In this project, students will demonstrate their understanding of the inference on numerical data with the t-distribution. If not specifically mentioned, students will assume a significance level of 0.05.
Store the ncbirths
dataset in your environment in the following R chunk. Do some exploratory analysis using the str() function, viewing the dataframe, and reading its documentation to familiarize yourself with all the variables. None of this will be graded, just something for you to do on your own.
# Load Openintro Library
library(openintro)
# Store ncbirths in environment
ncbirths <- ncbirths
Construct a 90% t-confidence interval for the average weight gained for North Carolina mothers and interpret it in context.

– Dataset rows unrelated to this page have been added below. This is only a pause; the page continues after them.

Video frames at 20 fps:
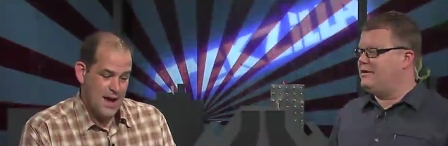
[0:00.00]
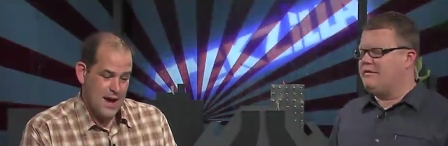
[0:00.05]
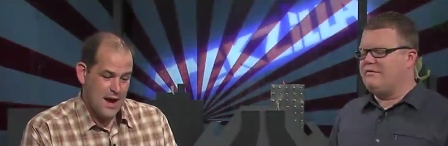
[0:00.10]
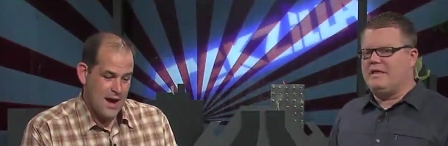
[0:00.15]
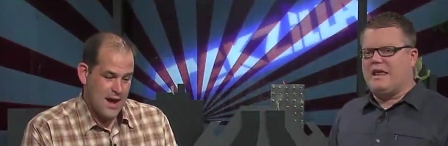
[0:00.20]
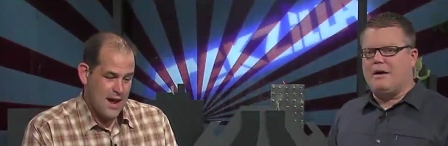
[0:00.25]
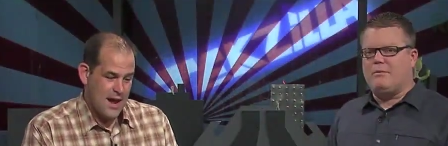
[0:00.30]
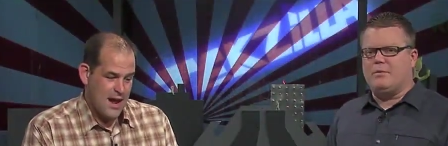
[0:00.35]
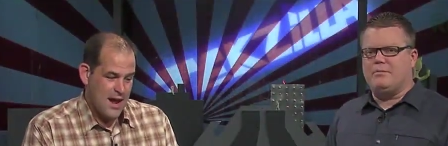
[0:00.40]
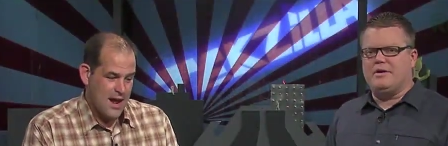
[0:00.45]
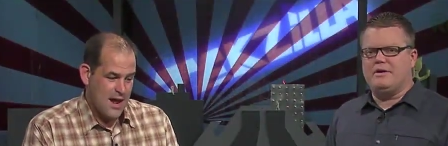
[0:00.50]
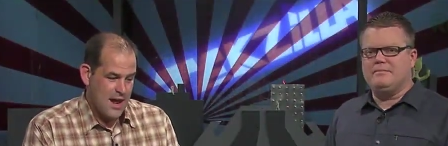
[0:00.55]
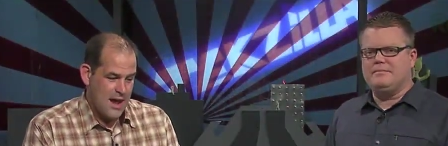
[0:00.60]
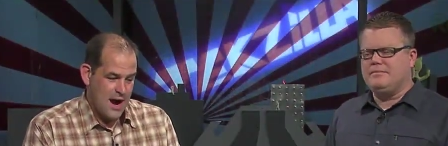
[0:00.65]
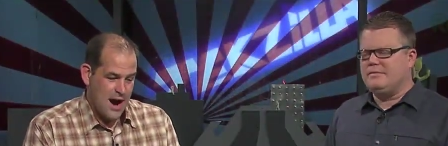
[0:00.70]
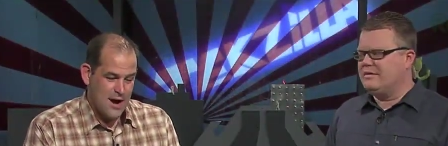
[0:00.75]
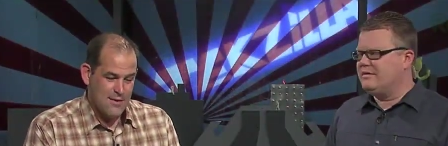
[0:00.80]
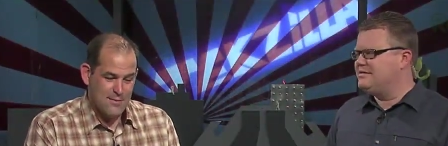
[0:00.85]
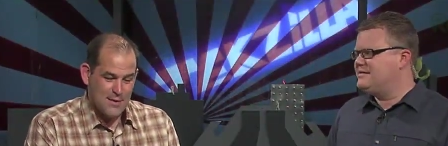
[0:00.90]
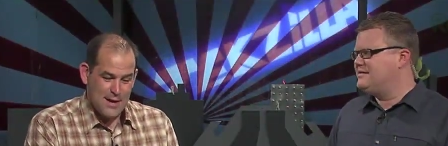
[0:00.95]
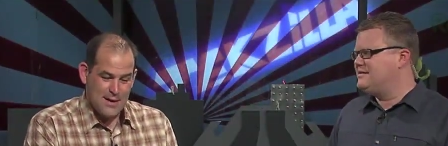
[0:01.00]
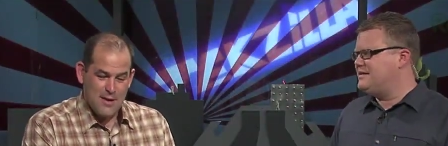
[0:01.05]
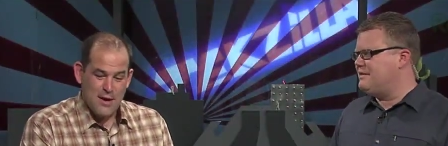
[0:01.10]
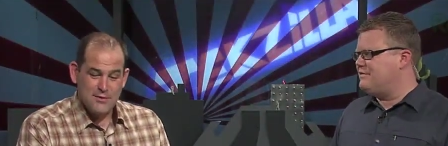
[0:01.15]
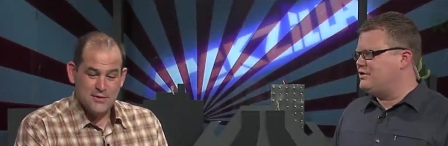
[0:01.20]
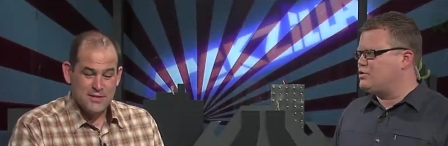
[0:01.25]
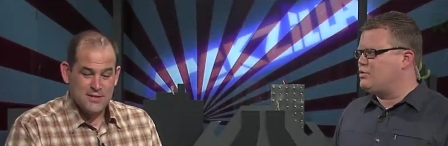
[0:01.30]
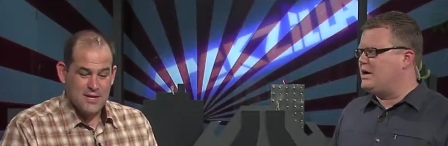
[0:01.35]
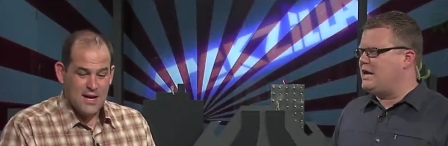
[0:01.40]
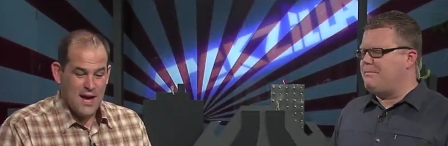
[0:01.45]
Speaker 1: down, whatever that will be,
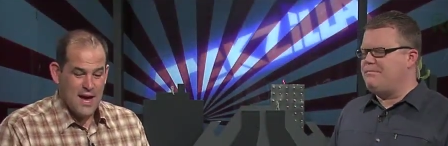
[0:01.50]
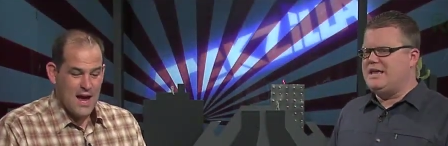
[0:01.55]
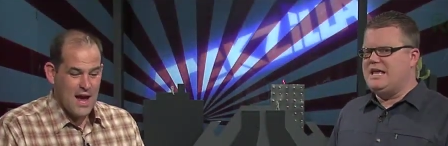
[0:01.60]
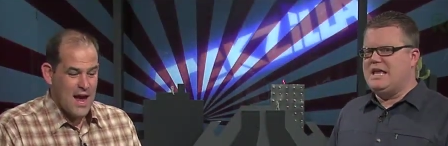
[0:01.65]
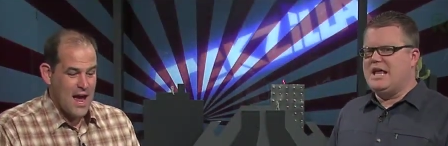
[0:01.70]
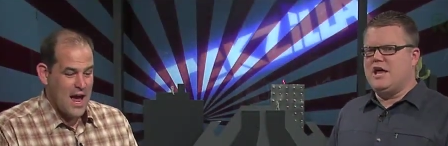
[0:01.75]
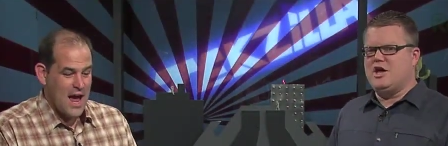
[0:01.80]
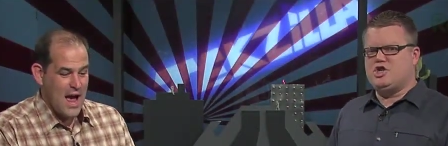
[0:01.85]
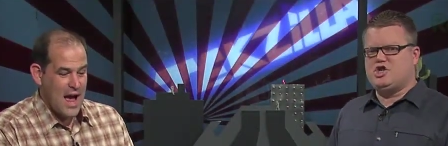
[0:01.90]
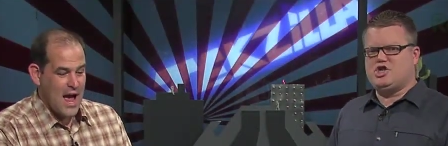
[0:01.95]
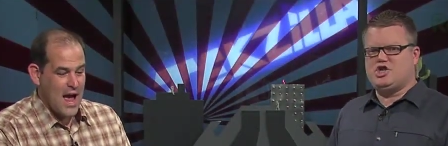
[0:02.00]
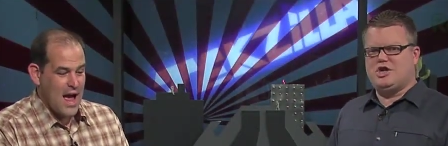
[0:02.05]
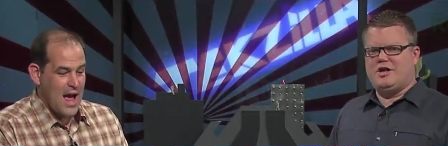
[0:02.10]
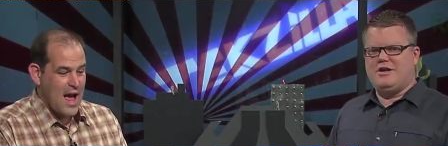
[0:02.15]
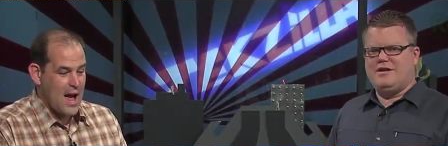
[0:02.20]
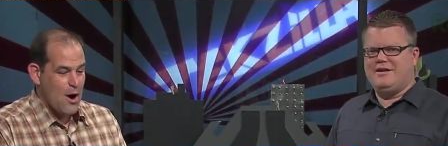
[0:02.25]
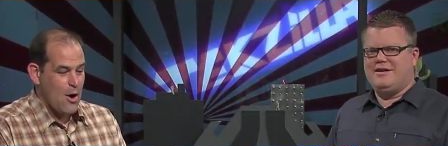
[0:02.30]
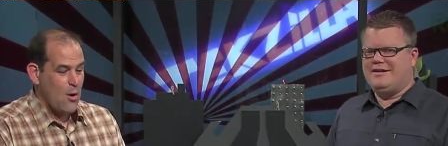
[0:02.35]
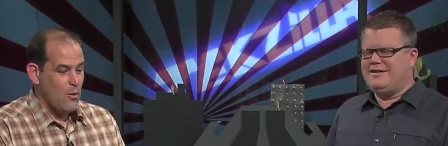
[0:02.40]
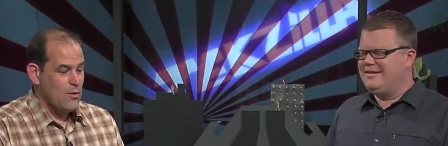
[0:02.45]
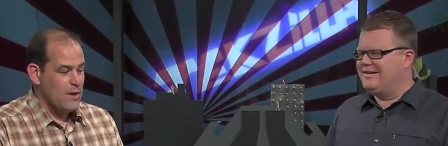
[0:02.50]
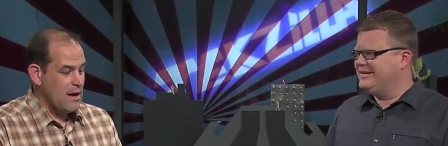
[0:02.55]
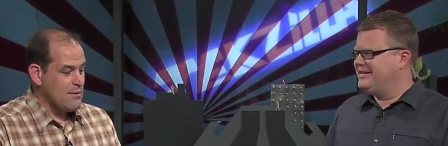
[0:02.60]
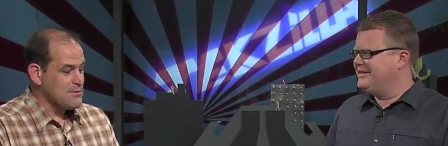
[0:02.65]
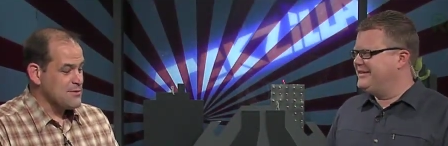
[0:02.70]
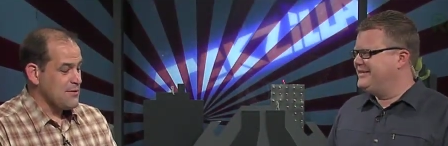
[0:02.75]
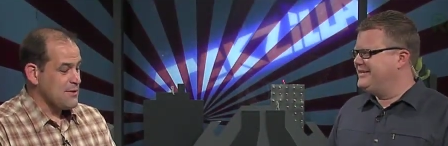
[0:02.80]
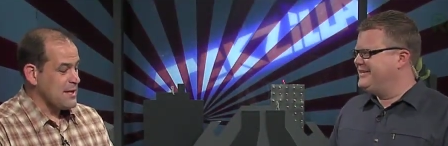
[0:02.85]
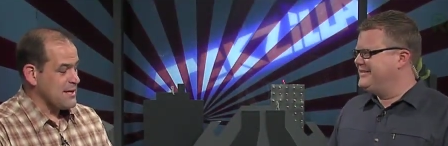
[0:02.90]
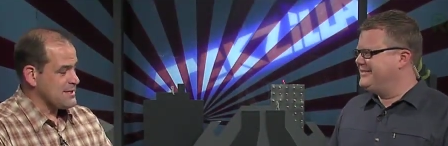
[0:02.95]
720p
Speaker 2: ish. Well,
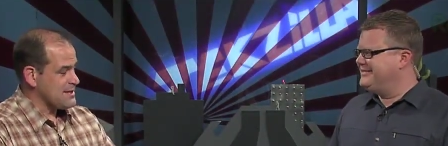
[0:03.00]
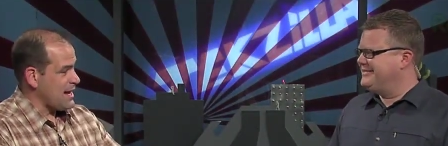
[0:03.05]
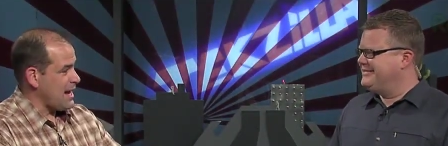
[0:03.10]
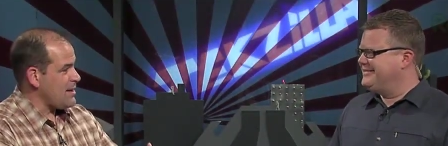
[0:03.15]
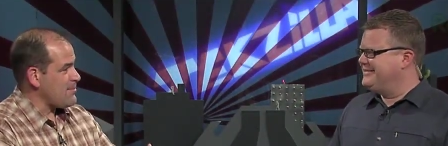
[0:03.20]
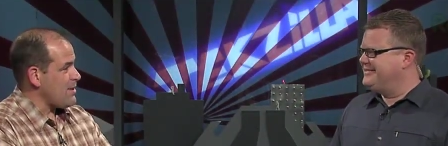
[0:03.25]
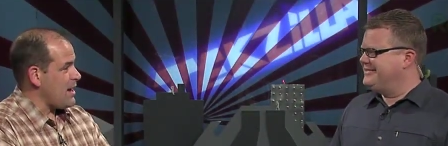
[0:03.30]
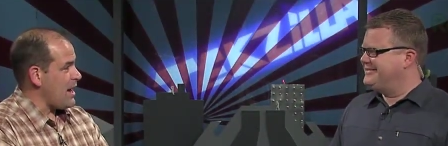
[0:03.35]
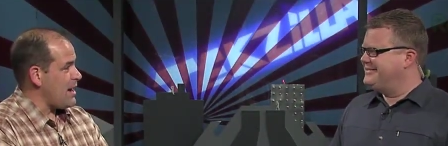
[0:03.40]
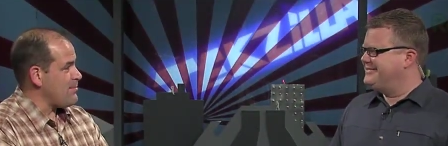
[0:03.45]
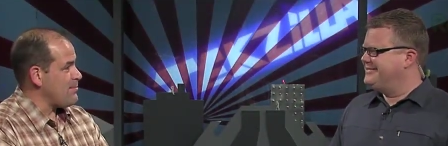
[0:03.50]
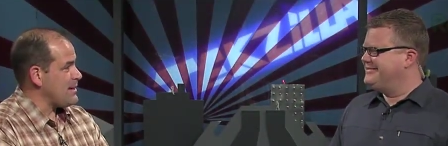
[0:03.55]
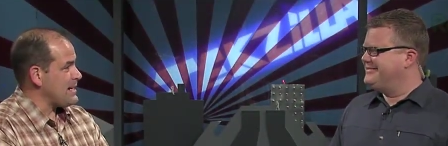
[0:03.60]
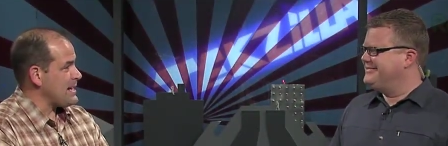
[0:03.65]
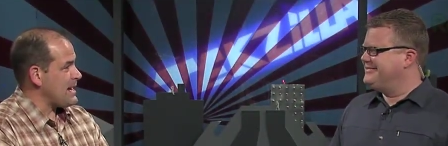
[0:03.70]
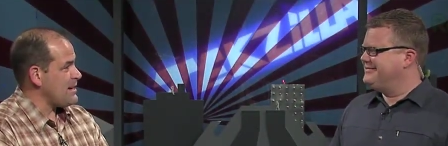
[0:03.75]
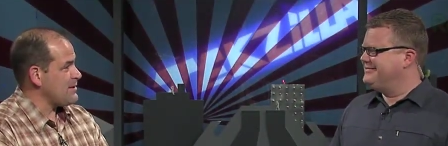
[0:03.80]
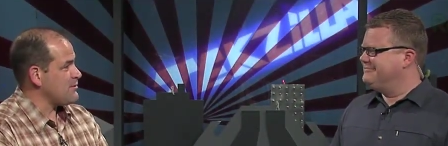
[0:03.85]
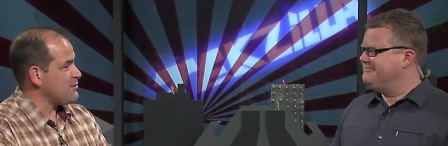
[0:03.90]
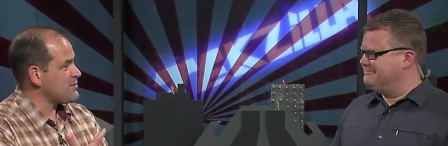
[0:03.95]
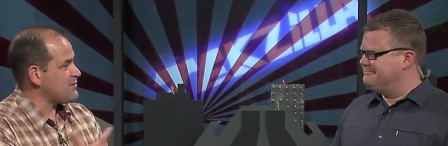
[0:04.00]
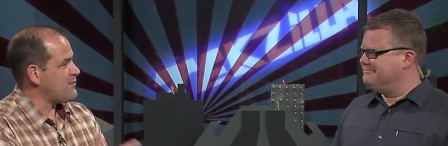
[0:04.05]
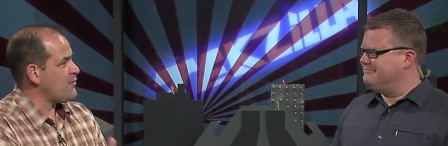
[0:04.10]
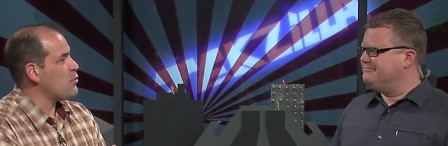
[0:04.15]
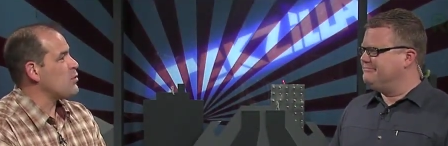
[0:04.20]
I was funny because I had my iPad out. It was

# Determine NAs in ncbirths$gained
table(is.na(ncbirths$gained))
##
## FALSE TRUE
## 973 27
# Store mean, standard deviation, and sample size of dataset
mngain <- mean(ncbirths$gained, na.rm = TRUE)
sdgain <- sd(ncbirths$gained, na.rm = TRUE)
lengthgain <- 973
dfgain <- 973 - 1
# mn, sd, df ,ss
mngain
## [1] 30.3258
sdgain
## [1] 14.2413
lengthgain
## [1] 973
dfgain
## [1] 972
# Calculate t-critical value for 90% confidence
tcrit <- abs(qt(0.05, dfgain))
The t-critical value is 1.65
# Calculate margin of error
megain <- tcrit*(sdgain/sqrt(lengthgain))
The Margin of error is 0.75
# Boundaries of confidence interval
mngain - megain
## [1] 29.57411
mngain + megain
## [1] 31.07748
We are 90% confident that the average weight gained by North Carolina Mothers during pregnancy is between 29.57 and 31.07 pounds.
# Calculate t-critical value for 95% confidence
tcon <- abs(qt(.025, dfgain))
The t-critical value is 1.96
# Margin of Error
moe <- tcon*(sdgain/sqrt(lengthgain))
Margin of Error is 0.89
# Boundaries of confidence interval
mngain - moe
## [1] 29.42985
mngain + moe
## [1] 31.22174
We are 95% confident that the average weight gained by North Carolina Mothers during pregnancy is between 29.43 pounds and 31.22 pounds.
# 90% confidence interval difference
31.07 - 29.57
## [1] 1.5
# 95% confidence interval difference
31.22 - 29.43
## [1] 1.79
The confidence interval’s range is bigger because we are more confident that the mu is between the intervals we found.
The average birthweight of European babies is 7.7 lbs. Conduct a hypothesis test by p-value to determine if the average birthweight of NC babies is different from that of European babies.
Write hypotheses
\(H_0\): \(\mu\) = 7.7 \(H_A\): \(\mu\) \(\neq\) 7.7
Test by p-value and decision
# Determine NAs in ncbirths$weight
table(is.na(ncbirths$weight))
##
## FALSE
## 1000
# Sample statistics (sample mean, standard deviation, and size)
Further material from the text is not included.